**WORK REQUEST:** The expected output is the first line of the data below and every line after it, up to and including the line containing "(4.00 s to 5.00 s)", each reproduced exactly.

--- INFORMATION SUPPLIED ---

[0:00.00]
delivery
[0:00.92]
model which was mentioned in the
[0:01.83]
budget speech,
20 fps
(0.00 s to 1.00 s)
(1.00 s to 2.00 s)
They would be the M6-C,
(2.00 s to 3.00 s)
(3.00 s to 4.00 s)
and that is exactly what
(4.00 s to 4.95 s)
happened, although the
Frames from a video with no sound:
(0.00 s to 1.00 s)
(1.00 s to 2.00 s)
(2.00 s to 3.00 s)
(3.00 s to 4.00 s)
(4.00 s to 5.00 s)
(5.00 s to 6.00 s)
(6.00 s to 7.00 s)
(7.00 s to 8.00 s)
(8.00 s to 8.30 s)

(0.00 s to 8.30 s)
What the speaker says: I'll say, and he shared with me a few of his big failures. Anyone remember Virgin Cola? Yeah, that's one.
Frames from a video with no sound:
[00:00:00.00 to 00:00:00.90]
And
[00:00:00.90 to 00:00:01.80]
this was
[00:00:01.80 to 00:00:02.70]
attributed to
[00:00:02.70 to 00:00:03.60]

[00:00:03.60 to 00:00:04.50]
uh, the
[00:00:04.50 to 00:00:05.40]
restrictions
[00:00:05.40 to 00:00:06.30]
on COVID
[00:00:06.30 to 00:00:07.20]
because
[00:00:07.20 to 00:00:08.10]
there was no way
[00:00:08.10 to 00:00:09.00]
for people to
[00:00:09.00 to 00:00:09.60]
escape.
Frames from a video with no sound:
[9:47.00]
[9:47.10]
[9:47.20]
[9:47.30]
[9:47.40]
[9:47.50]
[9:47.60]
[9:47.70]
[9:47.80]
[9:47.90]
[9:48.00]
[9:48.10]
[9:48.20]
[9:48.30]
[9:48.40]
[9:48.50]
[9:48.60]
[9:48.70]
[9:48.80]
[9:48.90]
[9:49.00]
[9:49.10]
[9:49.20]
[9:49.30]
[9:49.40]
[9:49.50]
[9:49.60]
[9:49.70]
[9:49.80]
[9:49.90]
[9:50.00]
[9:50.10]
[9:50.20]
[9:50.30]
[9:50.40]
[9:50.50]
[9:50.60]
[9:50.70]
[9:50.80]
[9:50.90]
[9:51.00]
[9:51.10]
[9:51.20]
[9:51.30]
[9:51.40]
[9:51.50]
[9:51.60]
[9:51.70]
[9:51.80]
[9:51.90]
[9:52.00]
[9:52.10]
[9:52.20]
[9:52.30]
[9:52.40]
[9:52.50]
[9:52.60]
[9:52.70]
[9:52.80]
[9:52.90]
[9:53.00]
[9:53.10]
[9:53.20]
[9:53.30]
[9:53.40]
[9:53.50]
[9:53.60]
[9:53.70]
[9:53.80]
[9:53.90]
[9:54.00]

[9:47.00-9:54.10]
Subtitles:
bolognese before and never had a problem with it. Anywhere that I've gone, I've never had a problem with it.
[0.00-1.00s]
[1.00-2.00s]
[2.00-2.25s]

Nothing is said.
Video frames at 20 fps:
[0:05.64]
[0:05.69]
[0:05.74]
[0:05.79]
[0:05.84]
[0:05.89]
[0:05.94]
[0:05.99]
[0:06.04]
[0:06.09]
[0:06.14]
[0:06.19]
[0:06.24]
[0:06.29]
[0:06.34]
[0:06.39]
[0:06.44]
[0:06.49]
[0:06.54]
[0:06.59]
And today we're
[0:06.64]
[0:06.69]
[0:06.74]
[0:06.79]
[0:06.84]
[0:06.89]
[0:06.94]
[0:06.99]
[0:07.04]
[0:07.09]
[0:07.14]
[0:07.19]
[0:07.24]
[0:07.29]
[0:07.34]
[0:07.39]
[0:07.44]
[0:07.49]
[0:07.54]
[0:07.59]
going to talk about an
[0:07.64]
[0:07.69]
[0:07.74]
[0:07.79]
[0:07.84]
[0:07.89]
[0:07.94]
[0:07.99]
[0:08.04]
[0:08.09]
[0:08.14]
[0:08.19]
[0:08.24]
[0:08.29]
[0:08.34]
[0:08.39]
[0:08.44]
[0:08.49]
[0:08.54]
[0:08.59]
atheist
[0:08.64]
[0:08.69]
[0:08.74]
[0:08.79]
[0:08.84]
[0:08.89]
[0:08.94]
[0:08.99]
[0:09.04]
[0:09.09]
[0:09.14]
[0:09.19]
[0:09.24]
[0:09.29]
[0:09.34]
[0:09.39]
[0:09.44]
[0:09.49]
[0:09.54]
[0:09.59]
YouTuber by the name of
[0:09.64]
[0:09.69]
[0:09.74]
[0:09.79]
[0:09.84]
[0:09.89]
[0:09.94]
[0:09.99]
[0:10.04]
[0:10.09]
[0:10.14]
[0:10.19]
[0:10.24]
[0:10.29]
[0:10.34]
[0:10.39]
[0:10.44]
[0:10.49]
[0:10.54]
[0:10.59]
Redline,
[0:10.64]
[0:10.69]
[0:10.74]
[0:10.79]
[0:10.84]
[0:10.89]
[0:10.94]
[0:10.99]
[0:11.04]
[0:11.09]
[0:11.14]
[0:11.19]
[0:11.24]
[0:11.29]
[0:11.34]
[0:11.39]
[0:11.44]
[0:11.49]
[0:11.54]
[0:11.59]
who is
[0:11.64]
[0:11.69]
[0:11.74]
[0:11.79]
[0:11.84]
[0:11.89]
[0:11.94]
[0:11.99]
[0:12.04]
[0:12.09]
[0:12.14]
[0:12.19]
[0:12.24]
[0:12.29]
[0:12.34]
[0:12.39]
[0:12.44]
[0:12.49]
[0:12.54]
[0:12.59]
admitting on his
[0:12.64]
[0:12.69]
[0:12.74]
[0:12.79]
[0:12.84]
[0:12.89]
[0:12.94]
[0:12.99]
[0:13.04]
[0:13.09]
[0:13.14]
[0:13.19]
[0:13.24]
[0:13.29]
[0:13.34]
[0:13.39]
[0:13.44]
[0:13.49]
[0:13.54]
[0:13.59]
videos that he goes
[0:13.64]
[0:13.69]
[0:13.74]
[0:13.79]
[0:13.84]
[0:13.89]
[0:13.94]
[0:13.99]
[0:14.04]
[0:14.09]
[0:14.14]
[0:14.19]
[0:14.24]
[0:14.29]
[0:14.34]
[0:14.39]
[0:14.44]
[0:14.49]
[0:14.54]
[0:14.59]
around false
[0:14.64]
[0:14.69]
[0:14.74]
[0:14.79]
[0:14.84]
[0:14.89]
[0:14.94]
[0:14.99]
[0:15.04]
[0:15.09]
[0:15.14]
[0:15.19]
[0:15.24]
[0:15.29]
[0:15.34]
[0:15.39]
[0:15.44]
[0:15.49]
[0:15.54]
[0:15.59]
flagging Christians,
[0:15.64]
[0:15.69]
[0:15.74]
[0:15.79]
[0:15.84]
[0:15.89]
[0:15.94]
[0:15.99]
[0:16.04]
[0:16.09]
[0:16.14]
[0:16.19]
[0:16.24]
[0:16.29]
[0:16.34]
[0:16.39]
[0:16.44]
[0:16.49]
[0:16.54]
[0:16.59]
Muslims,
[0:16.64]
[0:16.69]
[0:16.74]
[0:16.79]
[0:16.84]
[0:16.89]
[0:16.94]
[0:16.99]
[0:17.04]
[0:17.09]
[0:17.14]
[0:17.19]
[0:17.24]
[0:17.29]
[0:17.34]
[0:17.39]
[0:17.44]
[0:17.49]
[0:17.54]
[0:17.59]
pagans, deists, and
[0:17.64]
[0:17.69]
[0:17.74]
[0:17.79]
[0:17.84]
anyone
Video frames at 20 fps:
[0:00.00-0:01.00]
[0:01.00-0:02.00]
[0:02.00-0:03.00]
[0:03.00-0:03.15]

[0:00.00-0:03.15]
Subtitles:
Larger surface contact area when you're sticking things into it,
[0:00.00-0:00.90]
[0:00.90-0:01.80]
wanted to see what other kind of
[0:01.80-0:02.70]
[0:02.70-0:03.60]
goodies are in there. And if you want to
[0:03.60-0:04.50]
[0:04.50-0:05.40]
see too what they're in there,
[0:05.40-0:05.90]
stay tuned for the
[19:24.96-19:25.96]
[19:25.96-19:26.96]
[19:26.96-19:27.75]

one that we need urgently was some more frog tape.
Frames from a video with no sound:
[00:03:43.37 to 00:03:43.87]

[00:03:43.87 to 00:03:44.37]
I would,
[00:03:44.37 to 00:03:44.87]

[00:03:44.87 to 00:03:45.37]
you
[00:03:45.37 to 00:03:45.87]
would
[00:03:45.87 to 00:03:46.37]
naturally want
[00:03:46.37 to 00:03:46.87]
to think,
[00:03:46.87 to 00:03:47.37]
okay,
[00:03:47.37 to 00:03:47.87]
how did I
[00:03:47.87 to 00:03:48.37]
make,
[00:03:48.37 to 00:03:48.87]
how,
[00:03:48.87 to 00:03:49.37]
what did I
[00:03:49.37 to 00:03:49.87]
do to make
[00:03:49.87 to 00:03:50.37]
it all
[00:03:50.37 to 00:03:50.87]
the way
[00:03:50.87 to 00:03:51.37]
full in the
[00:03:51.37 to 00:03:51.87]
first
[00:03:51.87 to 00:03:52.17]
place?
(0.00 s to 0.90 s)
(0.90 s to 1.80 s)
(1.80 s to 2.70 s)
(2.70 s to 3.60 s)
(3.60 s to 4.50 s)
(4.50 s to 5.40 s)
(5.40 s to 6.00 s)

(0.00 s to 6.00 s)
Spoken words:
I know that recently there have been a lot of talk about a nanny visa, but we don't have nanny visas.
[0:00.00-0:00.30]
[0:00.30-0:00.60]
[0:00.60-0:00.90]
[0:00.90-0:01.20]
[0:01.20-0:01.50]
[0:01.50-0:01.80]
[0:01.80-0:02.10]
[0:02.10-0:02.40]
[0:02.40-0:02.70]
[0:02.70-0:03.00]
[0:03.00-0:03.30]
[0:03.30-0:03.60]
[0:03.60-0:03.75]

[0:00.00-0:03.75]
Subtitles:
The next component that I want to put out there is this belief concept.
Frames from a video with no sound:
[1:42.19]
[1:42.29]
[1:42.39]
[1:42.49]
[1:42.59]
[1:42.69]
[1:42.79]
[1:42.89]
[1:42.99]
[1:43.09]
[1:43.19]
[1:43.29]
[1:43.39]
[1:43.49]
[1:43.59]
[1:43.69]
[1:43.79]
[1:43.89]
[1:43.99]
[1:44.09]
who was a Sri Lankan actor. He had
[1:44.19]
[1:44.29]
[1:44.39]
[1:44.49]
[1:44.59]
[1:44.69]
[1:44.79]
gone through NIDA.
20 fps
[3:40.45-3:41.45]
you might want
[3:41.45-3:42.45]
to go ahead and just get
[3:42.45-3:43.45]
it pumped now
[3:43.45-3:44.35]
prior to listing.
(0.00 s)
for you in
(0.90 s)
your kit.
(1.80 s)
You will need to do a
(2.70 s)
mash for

---

**FINISHED EXERCISE:**
[0:00.00]
delivery
[0:00.92]
model which was mentioned in the
[0:01.83]
budget speech,
20 fps
(0.00 s to 1.00 s)
(1.00 s to 2.00 s)
They would be the M6-C,
(2.00 s to 3.00 s)
(3.00 s to 4.00 s)
and that is exactly what
(4.00 s to 4.95 s)
happened, although the
Frames from a video with no sound:
(0.00 s to 1.00 s)
(1.00 s to 2.00 s)
(2.00 s to 3.00 s)
(3.00 s to 4.00 s)
(4.00 s to 5.00 s)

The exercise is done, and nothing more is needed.